Assembly Mechanism Of [Fe₂S₂] Cluster In Ferredoxin From Acidithiobacillus Ferrooxidans

Ferredoxins are small, acidic, electron transfer proteins that are ubiquitous in biological redox systems. Among them, ferredoxins with one [Fe2S2] cluster per molecule are present in plants, animals, and bacteria, and form a distinct ferredoxin family, which is a typical [Fe2S2] cluster containing protein。Iron-sulfur clusters are one of the most ancient and ubiquitous redox centres in nature,They are involved in diverse physiological processes. However, the mechanism underlying the iron-sulfur-cluster assembly is still not fully understood so far. Recent studies have revealed that iron-sulflur cluster assembly in vivo mainly follows the "AUS" pathway, which requires scaffold proteins, and three important proteins (IscA, IscS and IscU) are involved in the case of iron-sulfur cluster assembly.
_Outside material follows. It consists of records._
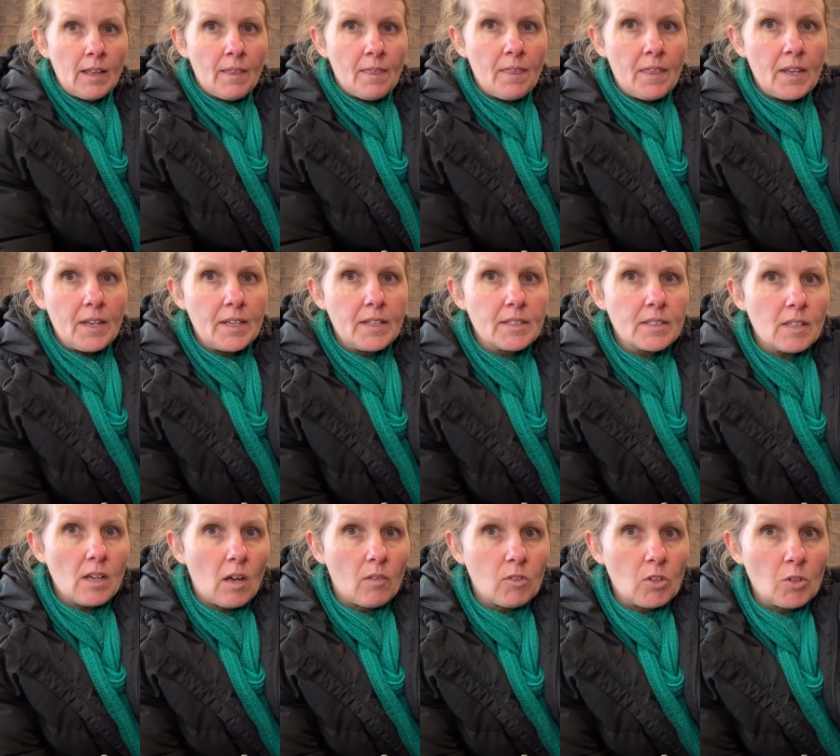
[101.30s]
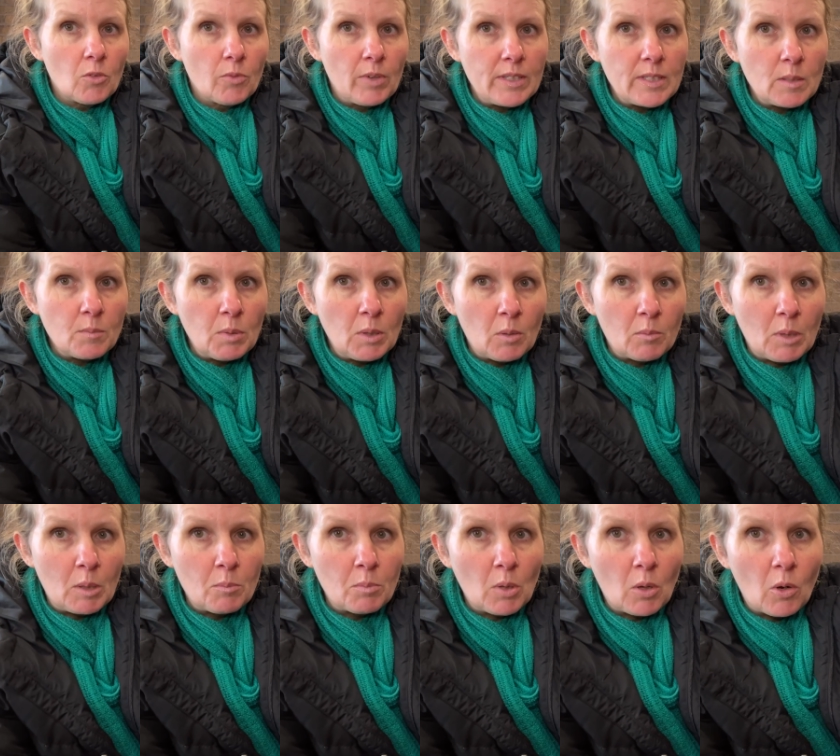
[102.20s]
These, I've got a recipe on
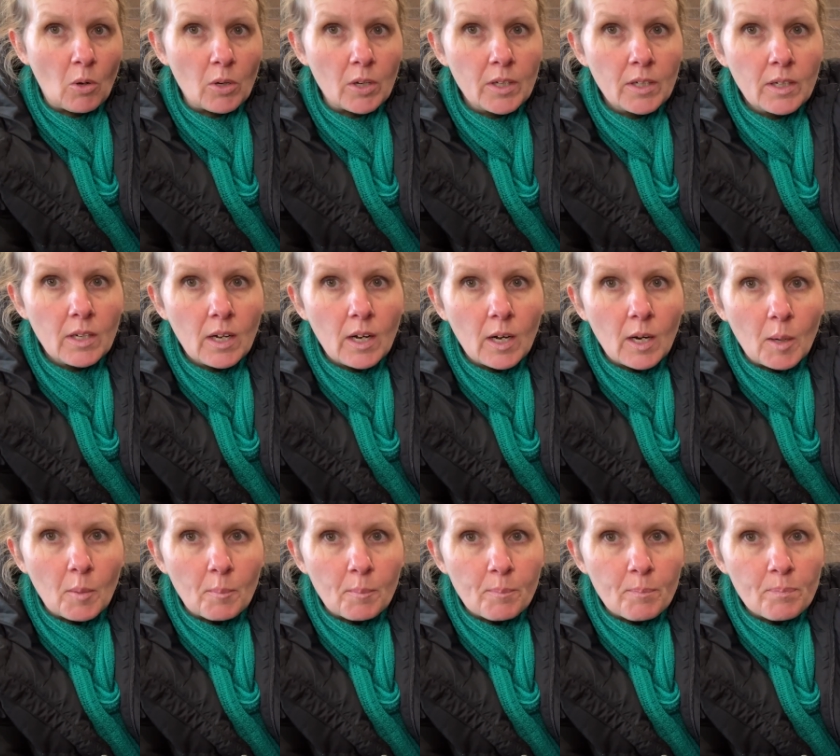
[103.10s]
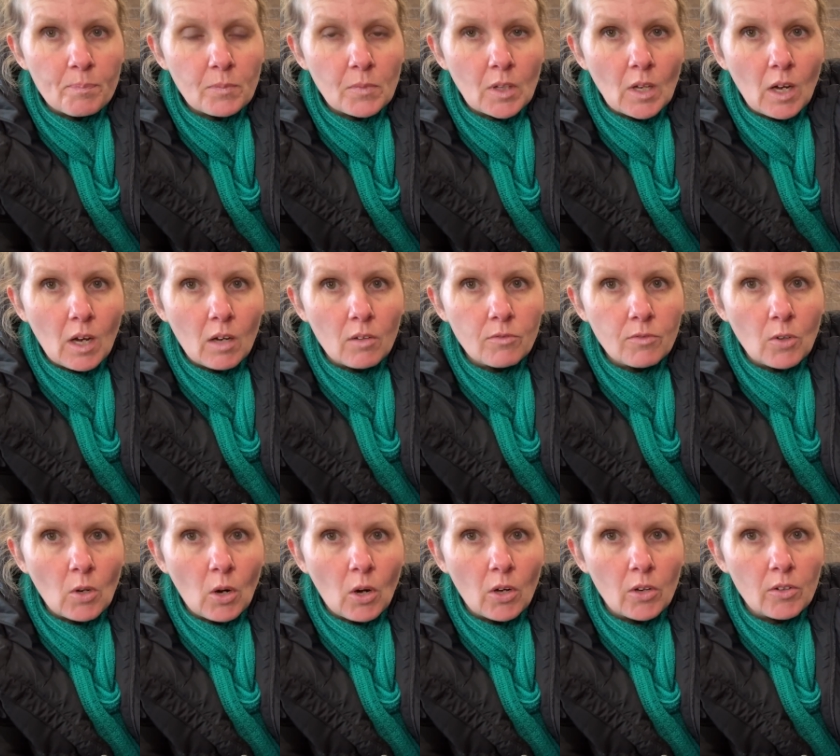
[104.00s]
my blog. I've
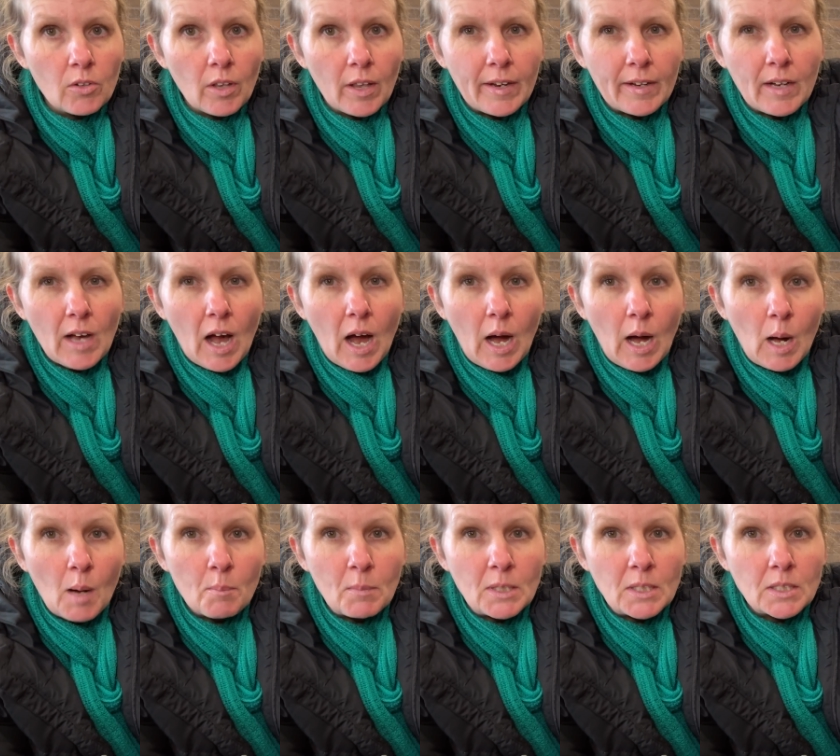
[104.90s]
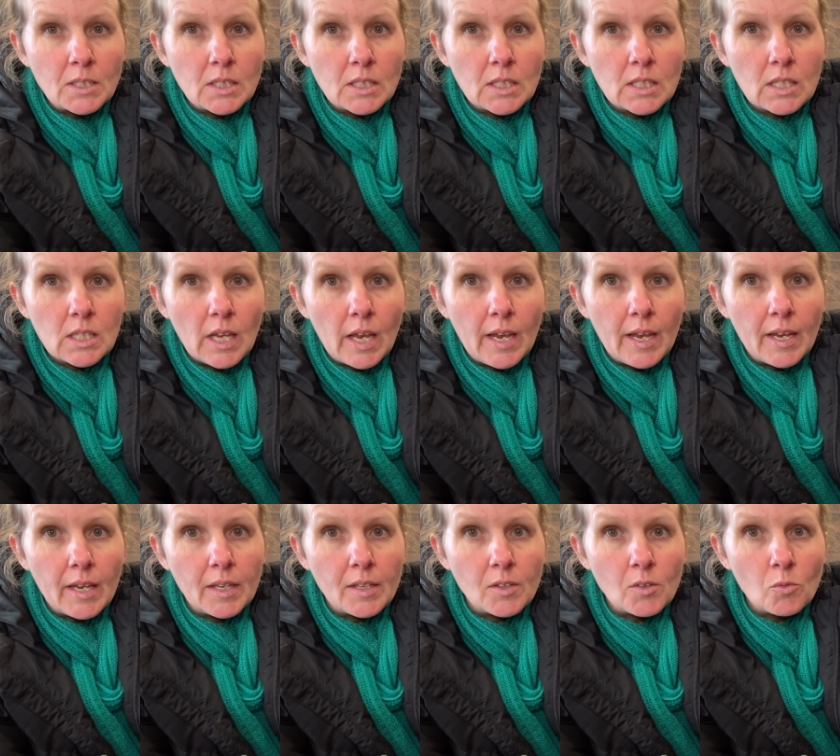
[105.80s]
got like almonds
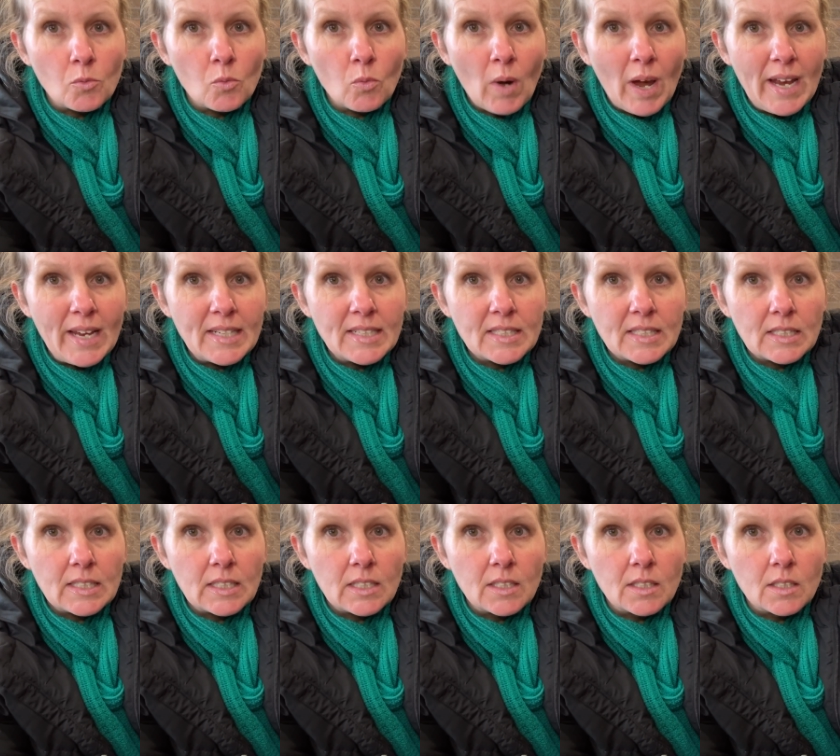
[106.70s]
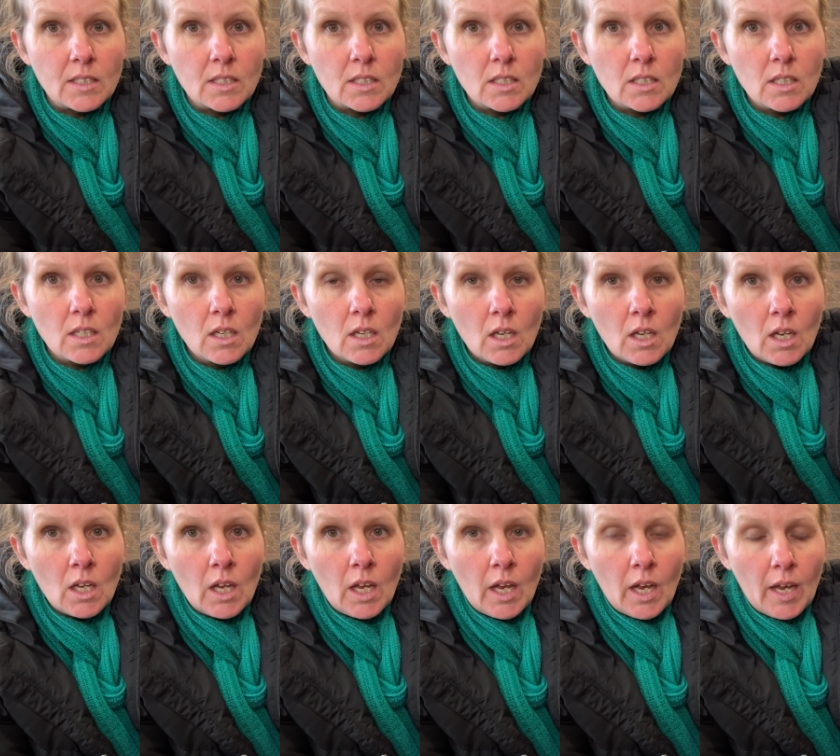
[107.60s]
and raisins
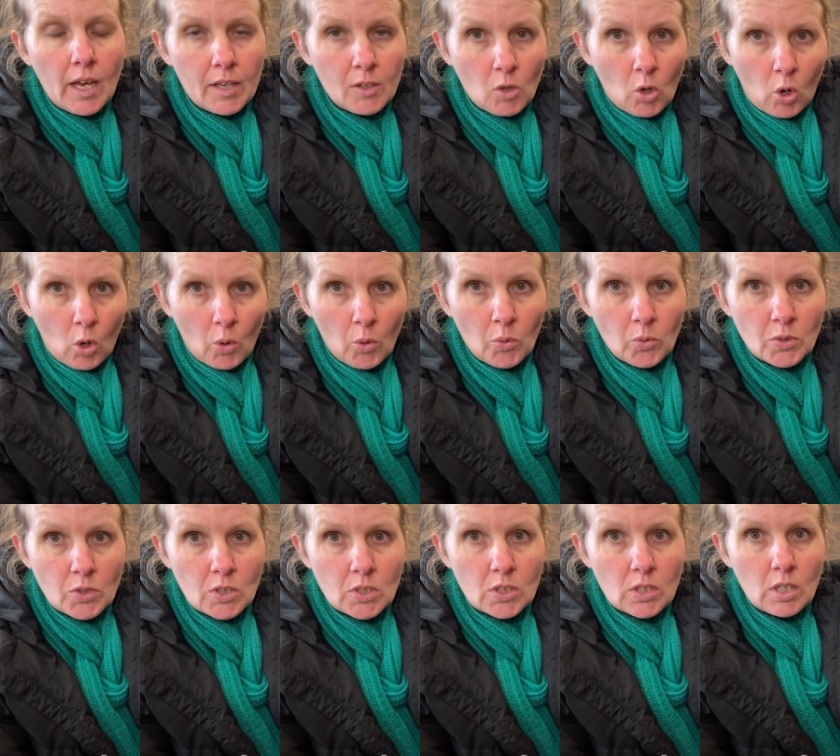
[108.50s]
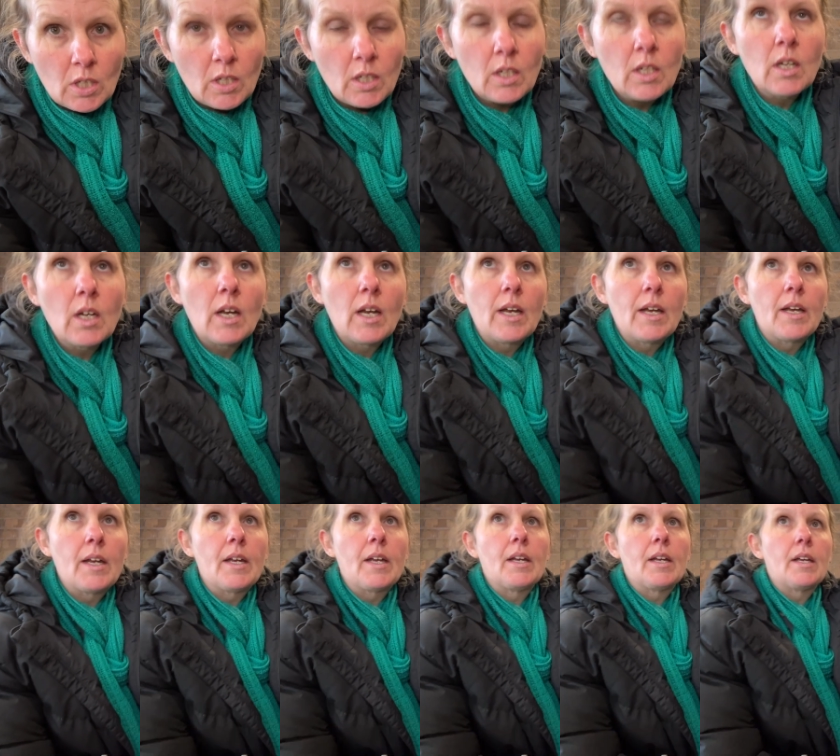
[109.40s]
and oats
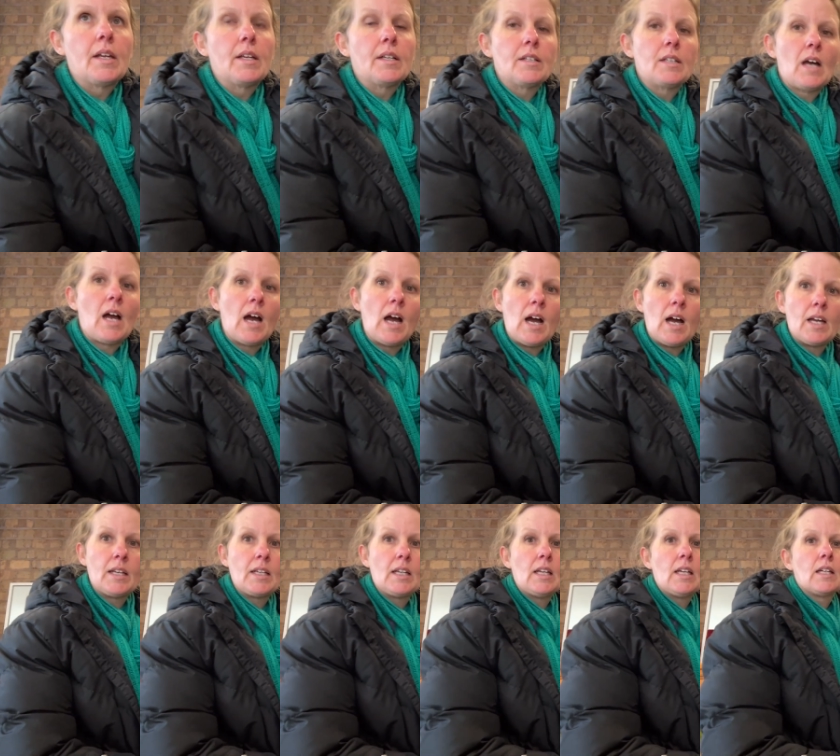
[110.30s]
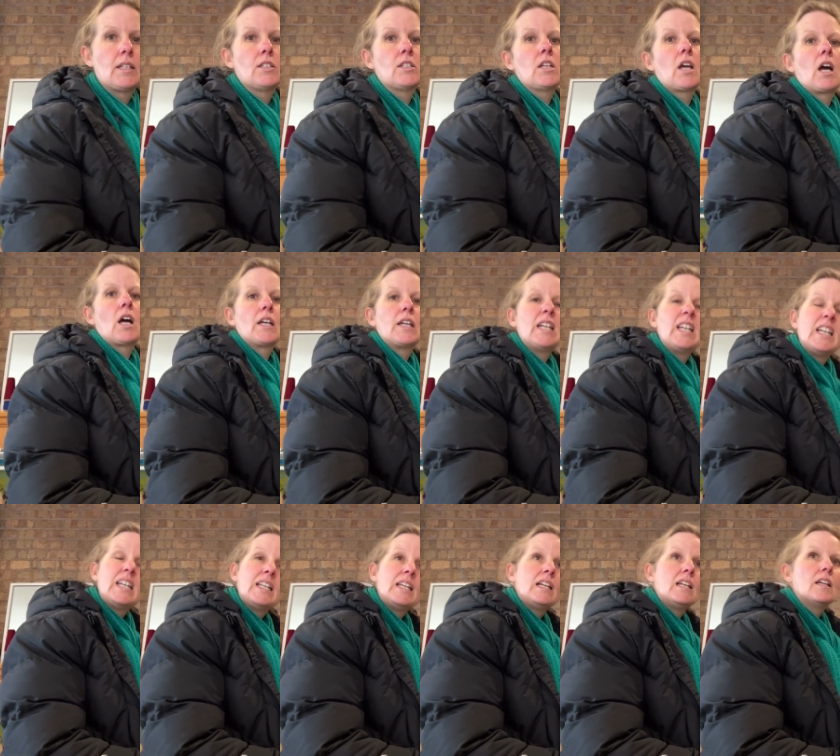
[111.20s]
and honey and
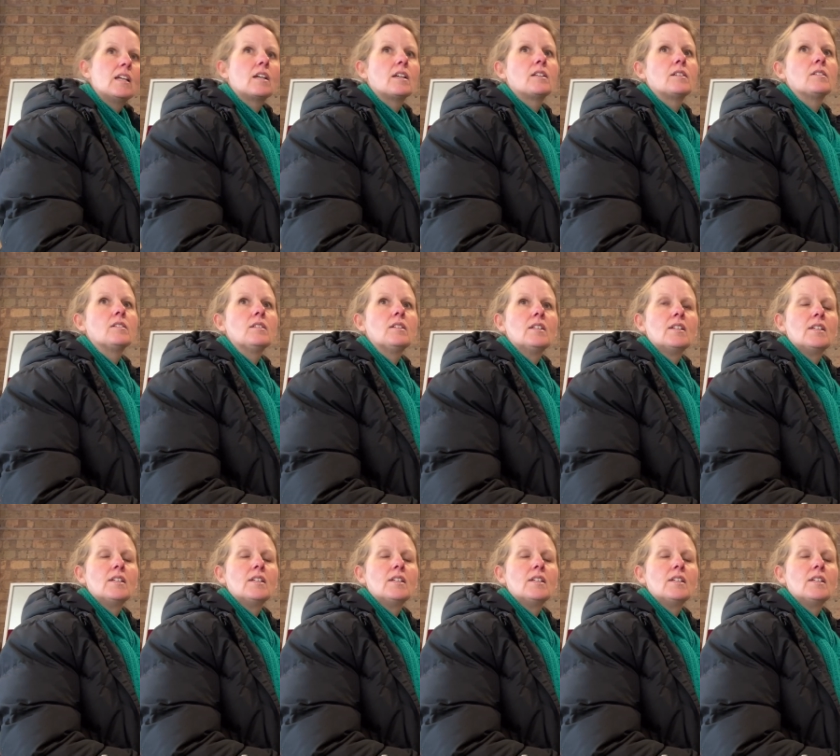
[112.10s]
tahini and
Yet, the exact mechanism of iron-sulfur cluster assembly remains unclear.While various reports have already been published on the iron donor or scaffold protein involved in iron-sulfur cluster assembly, very little research has focused on the sulfur donor. L-allylglycine has been reported to be a suicide inhibitor of the cysteine desulfurase IscS/NifS by forming a covalent adduct with the active site cysteine of IscS/NifS, thereby inactivating the enzyme and blocking the AUS-dependent assembly pathway. Thus, selective inactivation of cysteine desulfurase can provide an efficient way to study the mechanism of iron-sulfur cluster assembly in vivo.This study investigates the in vitro assembly of a [Fe2S2] cluster in the ferredoxin from Acidithiobacillus ferrooxidans in the presence of three scaffold proteins:IscA, IscS, and IscU. The Nondenaturing PAGE, UV-vis scanning, EPR spectra and MALDI-TOF MS results of the reconstitute ferredoxin confirmed that the iron-sulfur cluster was correctly assembled into the protein. Inactivation of cysteine desulfurase by L-allylglycine completely blocked the [Fe2S2] cluster assembly in ferredoxin in E. coli. Analysis of the IscS activity by L-allylglycine in vitro and UV-vis scanning of ferredoxin produced with or without addition of L-allylglycine to the culture, confirmed that the cysteine desulfurase is indeed an essential component for the iron-sulfur cluster assembly. The results provide strong evidences that the assembly of the [Fe2S2] cluster in ferredoxin follows the AUS pathway.